Exercise description -
Repeat all the data exactly, and where a record holds a picture, leave that picture out.

Records from a data source
- Opening Delimiter -
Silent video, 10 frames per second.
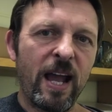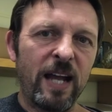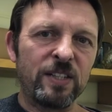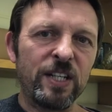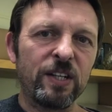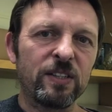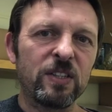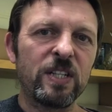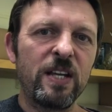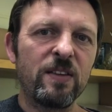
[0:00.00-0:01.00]
And he could
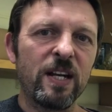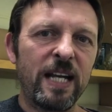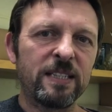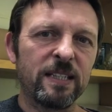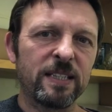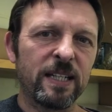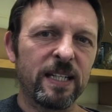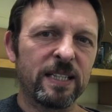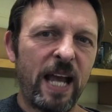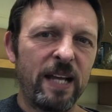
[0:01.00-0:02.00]
see the letters in
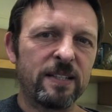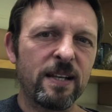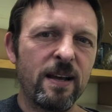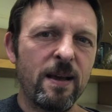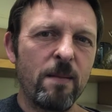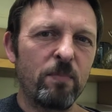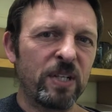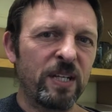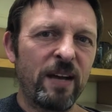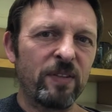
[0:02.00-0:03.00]
his head, but
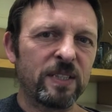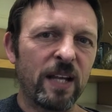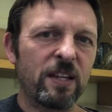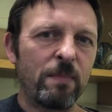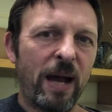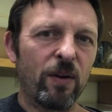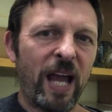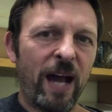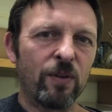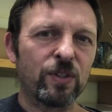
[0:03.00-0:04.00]
he never said them out
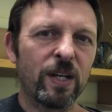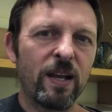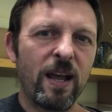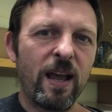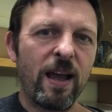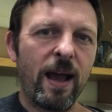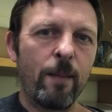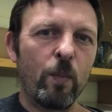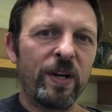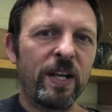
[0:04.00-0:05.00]
loud.
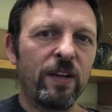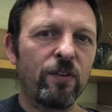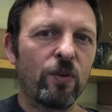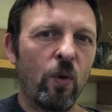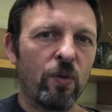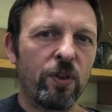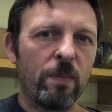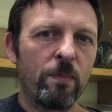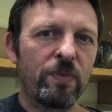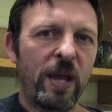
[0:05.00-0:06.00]
And when he thought
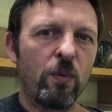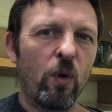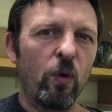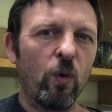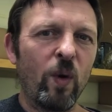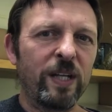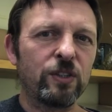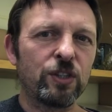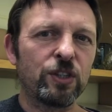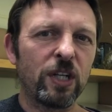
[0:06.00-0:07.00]
them, they were
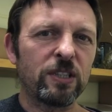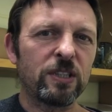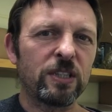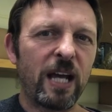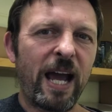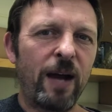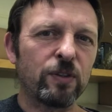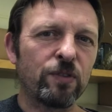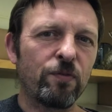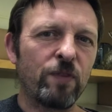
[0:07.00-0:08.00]
always just
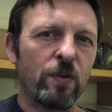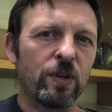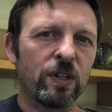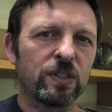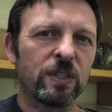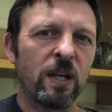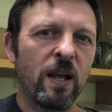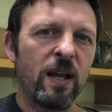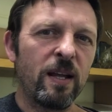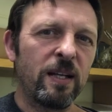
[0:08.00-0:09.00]
out of focus,
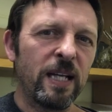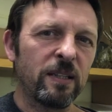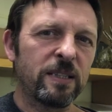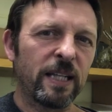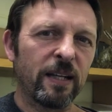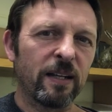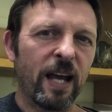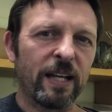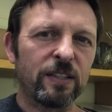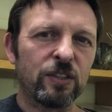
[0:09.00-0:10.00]
lilting
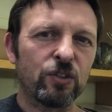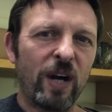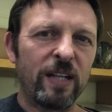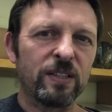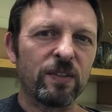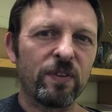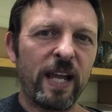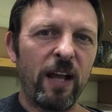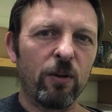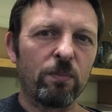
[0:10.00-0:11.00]
like strands of
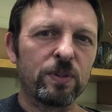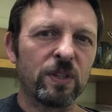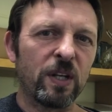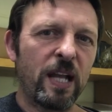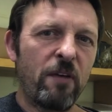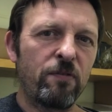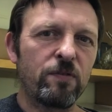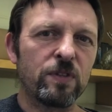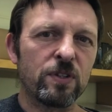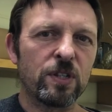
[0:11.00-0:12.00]
kelp to the
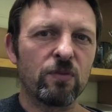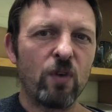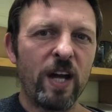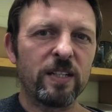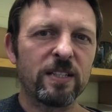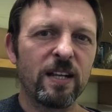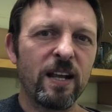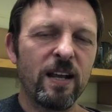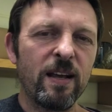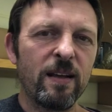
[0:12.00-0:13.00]
left and to the right,
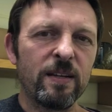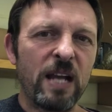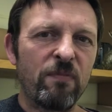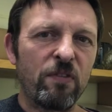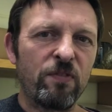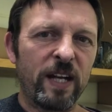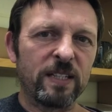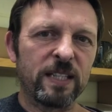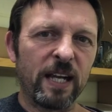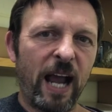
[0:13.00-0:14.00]
never
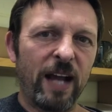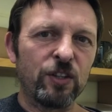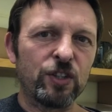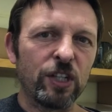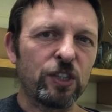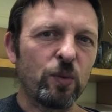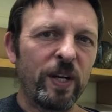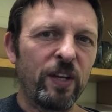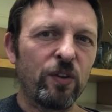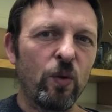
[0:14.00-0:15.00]
fixing, and just when
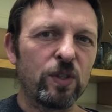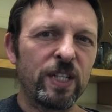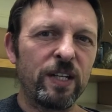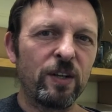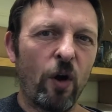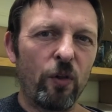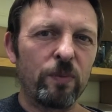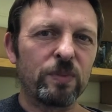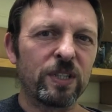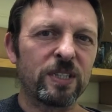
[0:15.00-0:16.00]
he thought he'd got
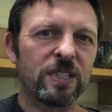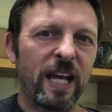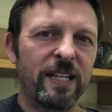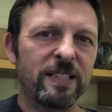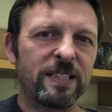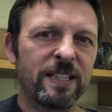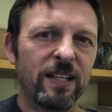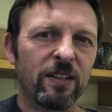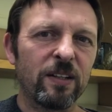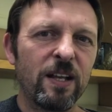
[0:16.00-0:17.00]
them to stay
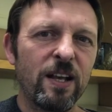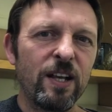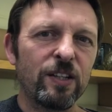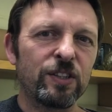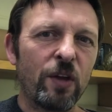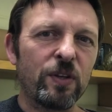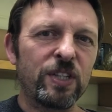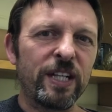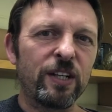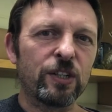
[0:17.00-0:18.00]
still so that
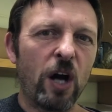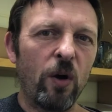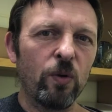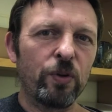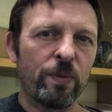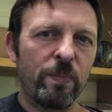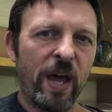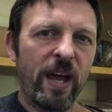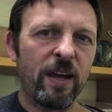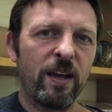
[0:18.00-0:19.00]
he could hold them
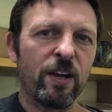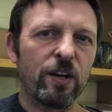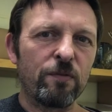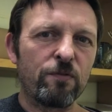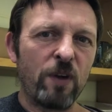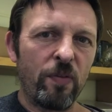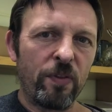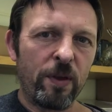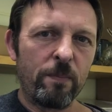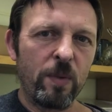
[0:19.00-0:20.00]
there, confront
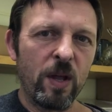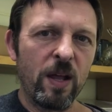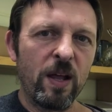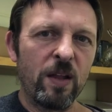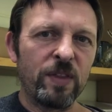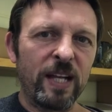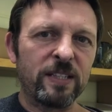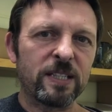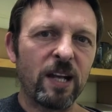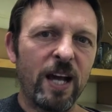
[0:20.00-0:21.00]
them, they'd
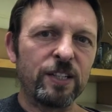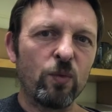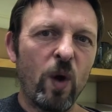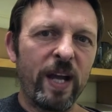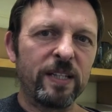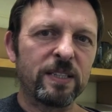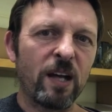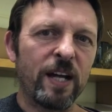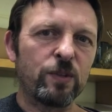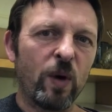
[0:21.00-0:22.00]
slide away
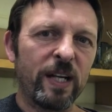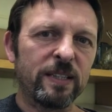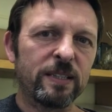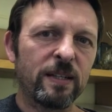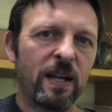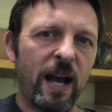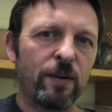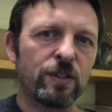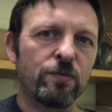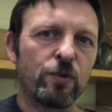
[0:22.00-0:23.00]
sideways,
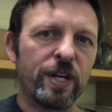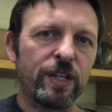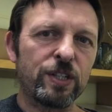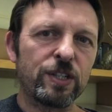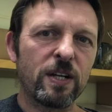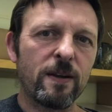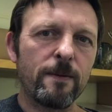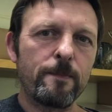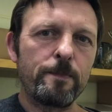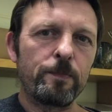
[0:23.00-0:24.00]
out of reach.
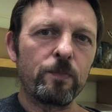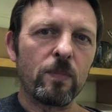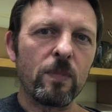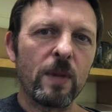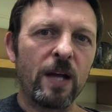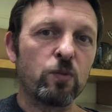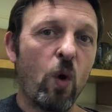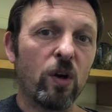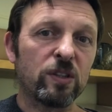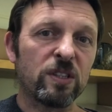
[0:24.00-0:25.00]
And
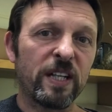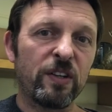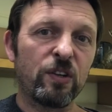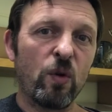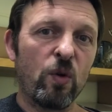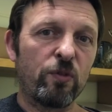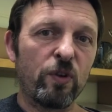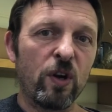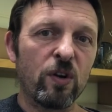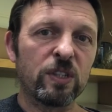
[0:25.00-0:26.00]
what, he'd thought for
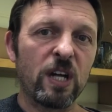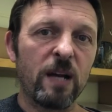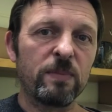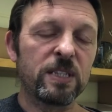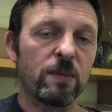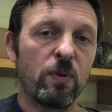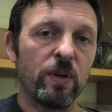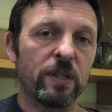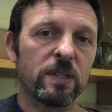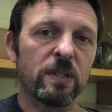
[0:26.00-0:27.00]
a long time, is the
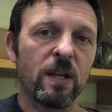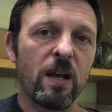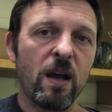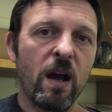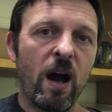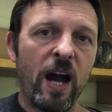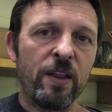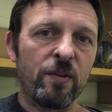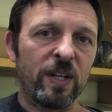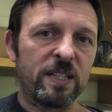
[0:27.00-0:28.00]
point?
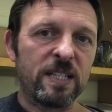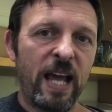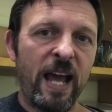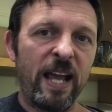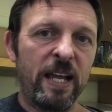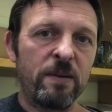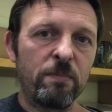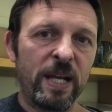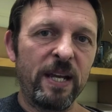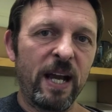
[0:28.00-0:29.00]
Either it's there in
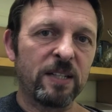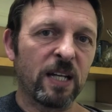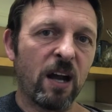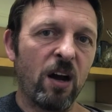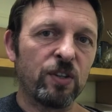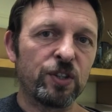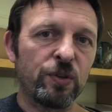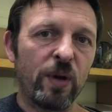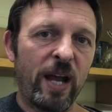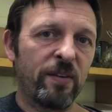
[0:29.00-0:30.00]
me and I can't
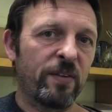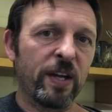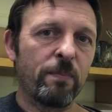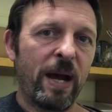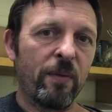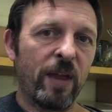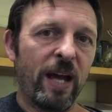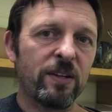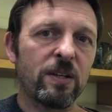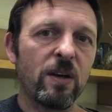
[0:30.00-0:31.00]
do anything about
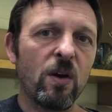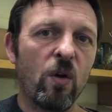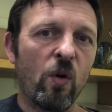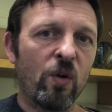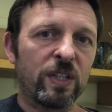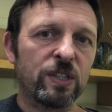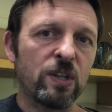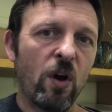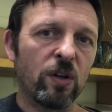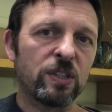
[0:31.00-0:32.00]
that, or it's
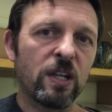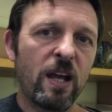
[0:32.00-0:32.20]
not.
- Closing Delimiter -
Exercise response -
Silent video, 10 frames per second.
[0:00.00-0:01.00]
And he could
[0:01.00-0:02.00]
see the letters in
[0:02.00-0:03.00]
his head, but
[0:03.00-0:04.00]
he never said them out
[0:04.00-0:05.00]
loud.
[0:05.00-0:06.00]
And when he thought
[0:06.00-0:07.00]
them, they were
[0:07.00-0:08.00]
always just
[0:08.00-0:09.00]
out of focus,
[0:09.00-0:10.00]
lilting
[0:10.00-0:11.00]
like strands of
[0:11.00-0:12.00]
kelp to the
[0:12.00-0:13.00]
left and to the right,
[0:13.00-0:14.00]
never
[0:14.00-0:15.00]
fixing, and just when
[0:15.00-0:16.00]
he thought he'd got
[0:16.00-0:17.00]
them to stay
[0:17.00-0:18.00]
still so that
[0:18.00-0:19.00]
he could hold them
[0:19.00-0:20.00]
there, confront
[0:20.00-0:21.00]
them, they'd
[0:21.00-0:22.00]
slide away
[0:22.00-0:23.00]
sideways,
[0:23.00-0:24.00]
out of reach.
[0:24.00-0:25.00]
And
[0:25.00-0:26.00]
what, he'd thought for
[0:26.00-0:27.00]
a long time, is the
[0:27.00-0:28.00]
point?
[0:28.00-0:29.00]
Either it's there in
[0:29.00-0:30.00]
me and I can't
[0:30.00-0:31.00]
do anything about
[0:31.00-0:32.00]
that, or it's
[0:32.00-0:32.20]
not.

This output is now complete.